Subregulatory guidance “does not have the force of law nor does it make new law,” the government argued in its dismissal motion Monday in the US District Court for the District of Columbia.
DOL’s Employee Benefits Security Administration ignited a lingering controversy this year by telling retirement plan sponsors they could face an “investigative program” if they allowed digital currencies in their workplace plans. Since then, the benefits agency has gone head-to-head against plan providers such as ForUsAll and money manager giant Fidelity Investments Inc. that are eager to capitalize on crypto enthusiasm.
ForUsAll, a low-cost 401(k) recordkeeping firm based in San Francisco, filed its lawsuit against the department in June, claiming regulators breached their statutory purview by instituting a policy shift without undergoing the required notice-and-comment process.
In its motion Monday, the agency said its guidance (CAR No. 2022-01) reiterates duties retirement plan fiduciaries already have under the Employee Retirement Income Security Act of 1974 (Pub.L. 93-406).
That legal framework gives EBSA the authority to interpret how a fiduciary’s duty of prudence and loyalty to plan participants applies within the context of a modern and evolving investment industry marketing risky products, the department argued. ERISA also bestows on the agency power to investigate plan sponsors to ensure they hold up their end of the deal.
“Plan fiduciaries remain free to structure 401(k) plans however they see fit so long as their actions comport with the statutory duty of prudence, and the Department decisionmakers remain free to pursue investigations or entertain enforcement actions in exactly the same way they could prior to the Release’s publication,” the government argued in the motion’s supporting memo.
The nature of the guidance “contemplates further agency action,” the memo states. Even if it didn’t, the release amounts to an “interpretive rule,” plainly not subject to notice-and-comment requirements in the Administrative Procedure Act (Pub.L. 404-79).
‘Dubious’ Predictions
ForUSAll is the nation’s first 401(k) plan provider to market a cryptocurrency product tailored for workplace retirement plans. In its June complaint, the company said it stood to lose up to a third of its potential client base because of EBSA’s guidance.

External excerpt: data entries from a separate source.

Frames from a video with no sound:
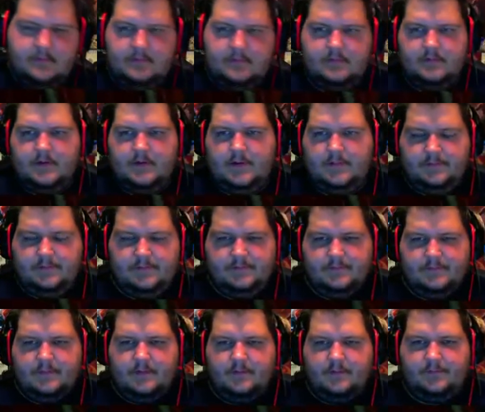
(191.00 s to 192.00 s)
Oh,
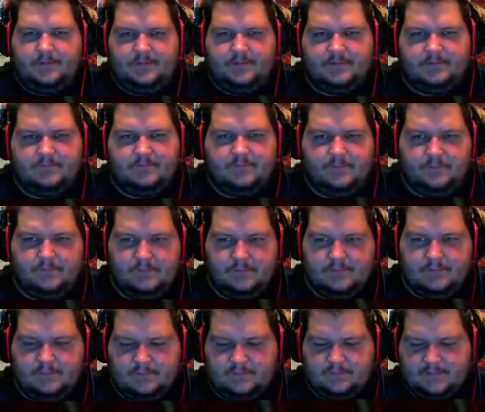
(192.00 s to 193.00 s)
hopefully it's
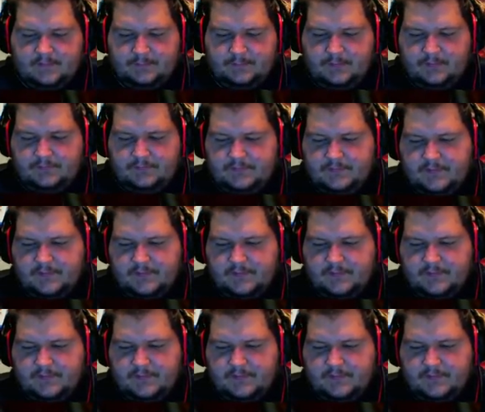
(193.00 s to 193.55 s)
a, looks like a poster.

The department Monday said the “dubious” potential for lost business was speculative, at best, and that it would be due to the decisions of its third-party plan sponsor clients, not the benefits agency that issued the guidance.

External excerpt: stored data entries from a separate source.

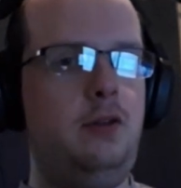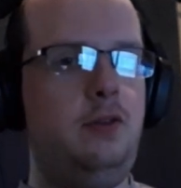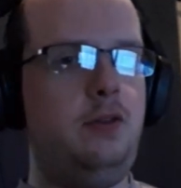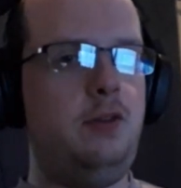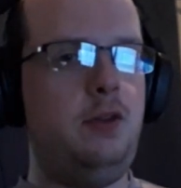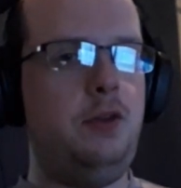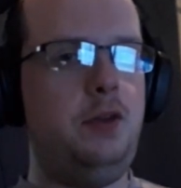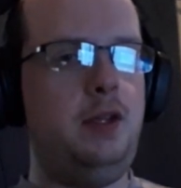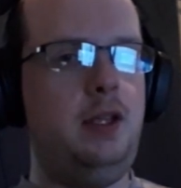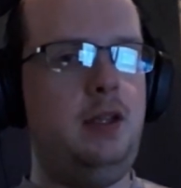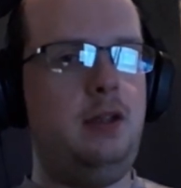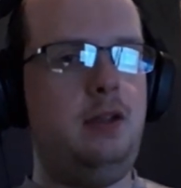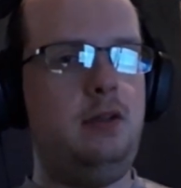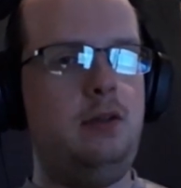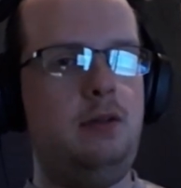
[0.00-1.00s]
and then you
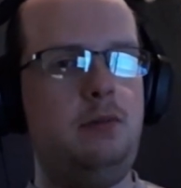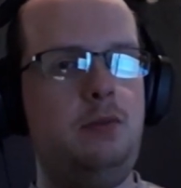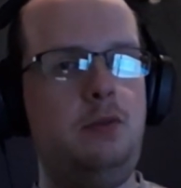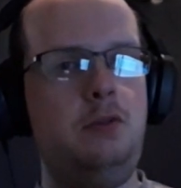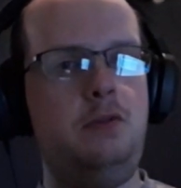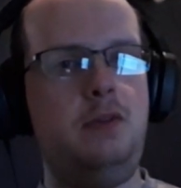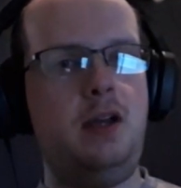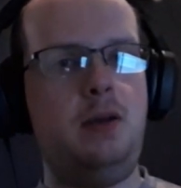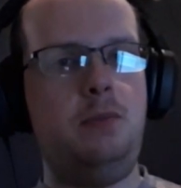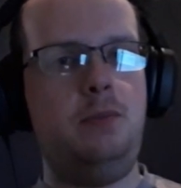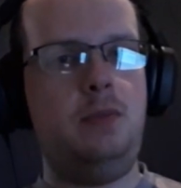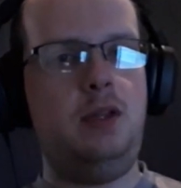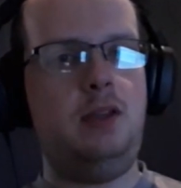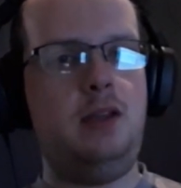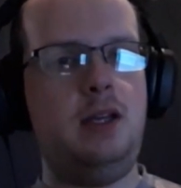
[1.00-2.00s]
slowly
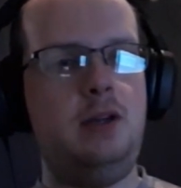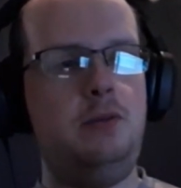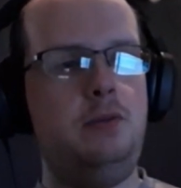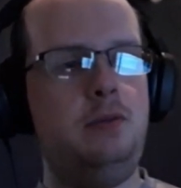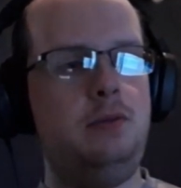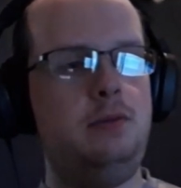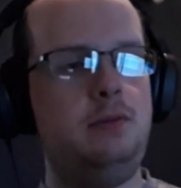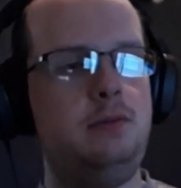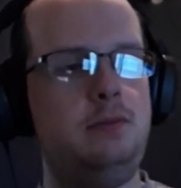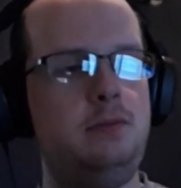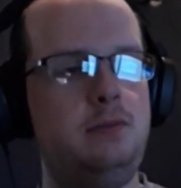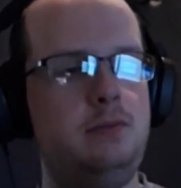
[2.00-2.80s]
move up and down.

“There is no dispute that, independent of the Release, the Department can investigate plan fiduciaries’ actions, including the offering of cryptocurrency investment options, and initiate appropriate enforcement actions,” the department said. “ForUsAll is merely speculating that an order invalidating the Release would have any impact on these third parties’ decisions not to offer ForUsAll’s cryptocurrency investment options.”
Attorneys for the company nor company spokespeople immediately responded to requests for comment.
The case is ForUsAll Inc. v US Dep’t of Labor et al, D.D.C., No. 1:22-cv-01551, motion to dismiss filed 9/12/22.